Segment Open

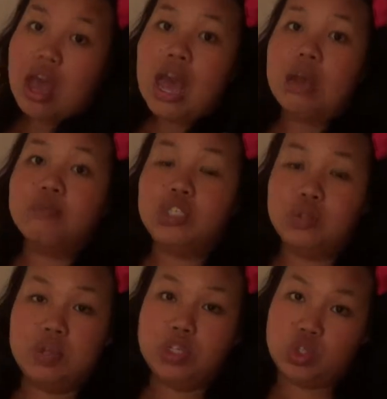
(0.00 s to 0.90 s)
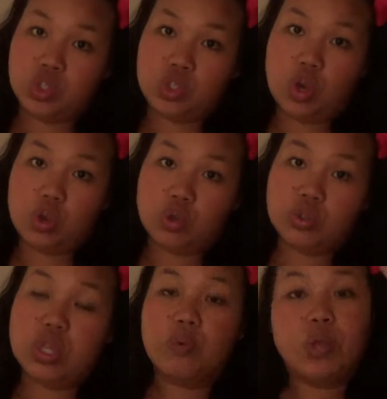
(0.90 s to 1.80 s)
I'm just doing it to show you
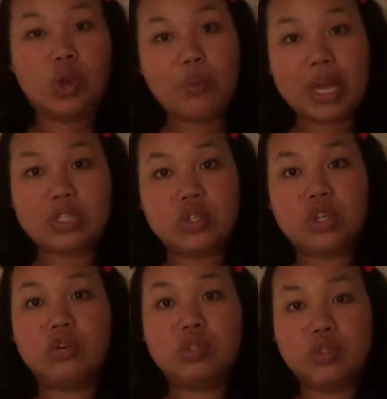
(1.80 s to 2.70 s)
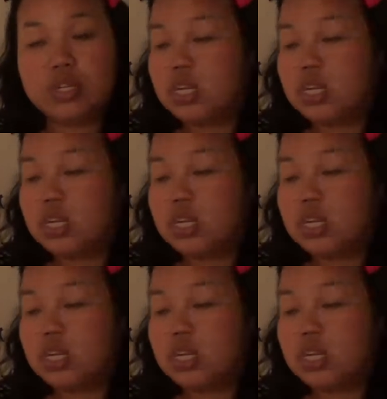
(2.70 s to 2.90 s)
so that when you go back to your notes, you can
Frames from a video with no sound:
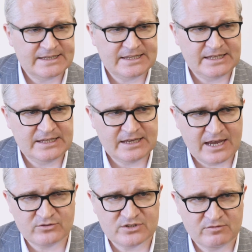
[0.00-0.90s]
the
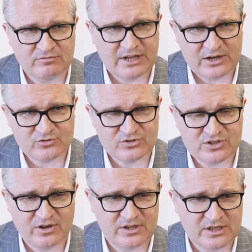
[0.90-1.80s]
outer lateral
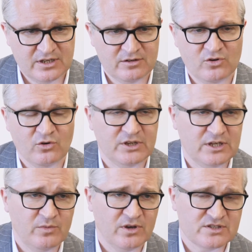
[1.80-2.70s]
side in a knock
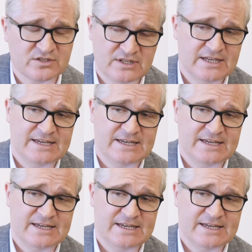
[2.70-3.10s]
kneed person,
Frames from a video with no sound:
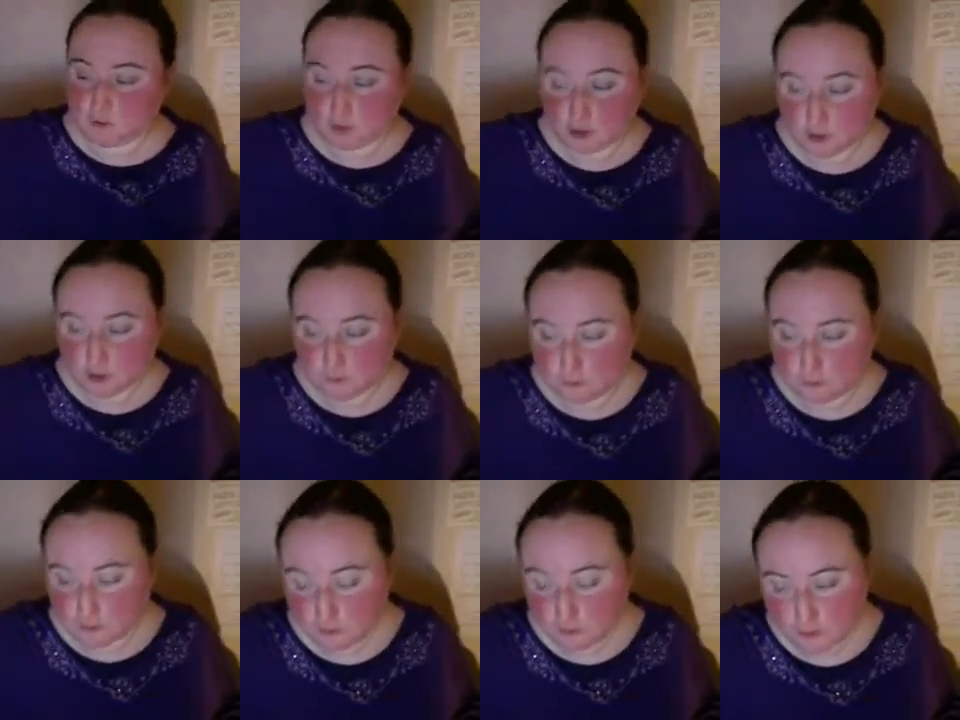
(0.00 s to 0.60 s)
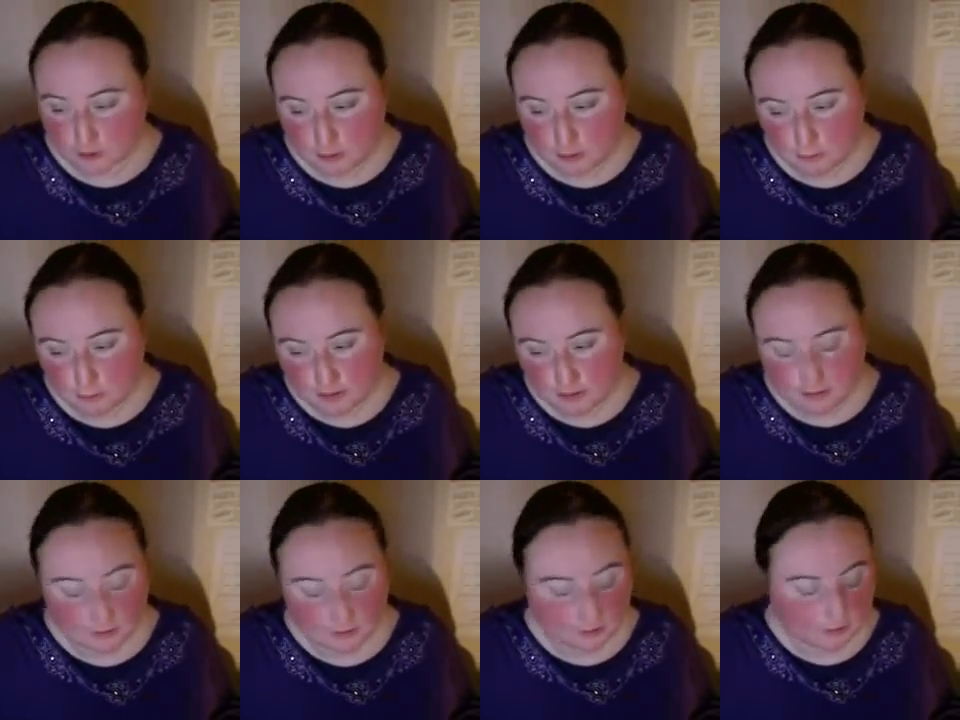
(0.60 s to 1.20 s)
Very confusing. I
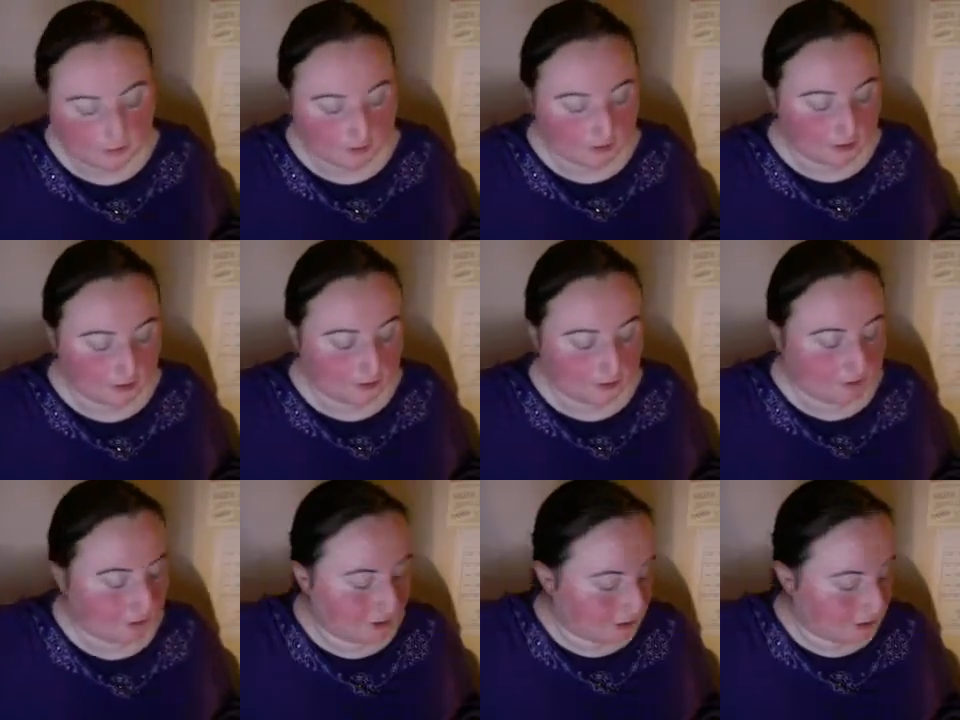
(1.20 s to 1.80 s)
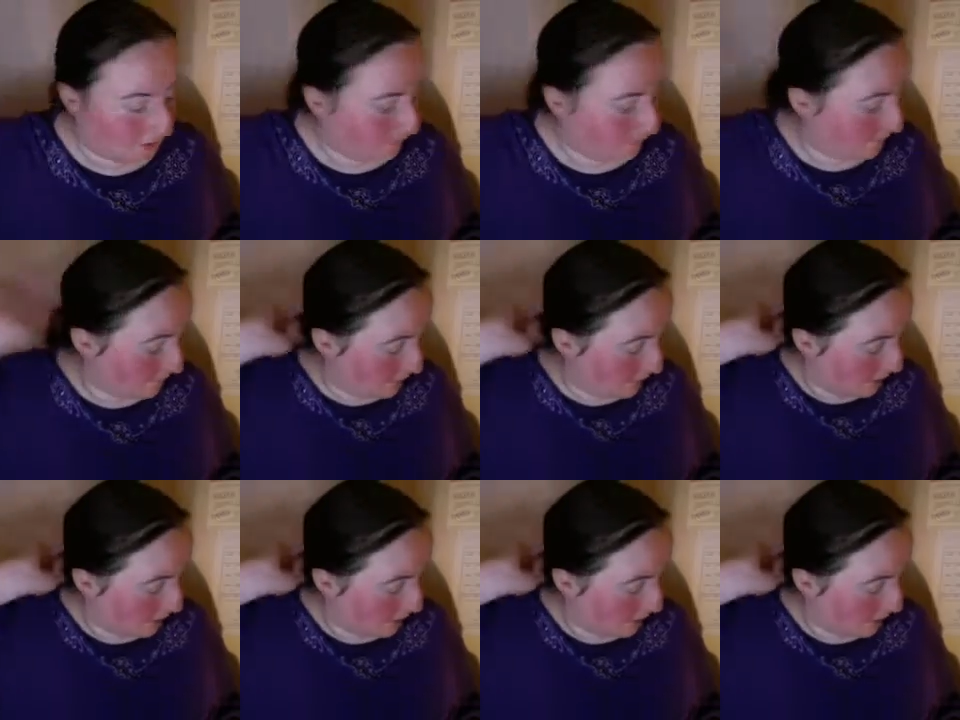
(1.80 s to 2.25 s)
must get started reading them.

Segment Closed

* ACTION ITEM *
Omit the pictures and print again exactly the lines from the one with "(1.80 s to 2.70 s)" through the final line of the entries, both ends included.

* TASK OUTPUT *
(1.80 s to 2.70 s)
(2.70 s to 2.90 s)
so that when you go back to your notes, you can
Frames from a video with no sound:
[0.00-0.90s]
the
[0.90-1.80s]
outer lateral
[1.80-2.70s]
side in a knock
[2.70-3.10s]
kneed person,
Frames from a video with no sound:
(0.00 s to 0.60 s)
(0.60 s to 1.20 s)
Very confusing. I
(1.20 s to 1.80 s)
(1.80 s to 2.25 s)
must get started reading them.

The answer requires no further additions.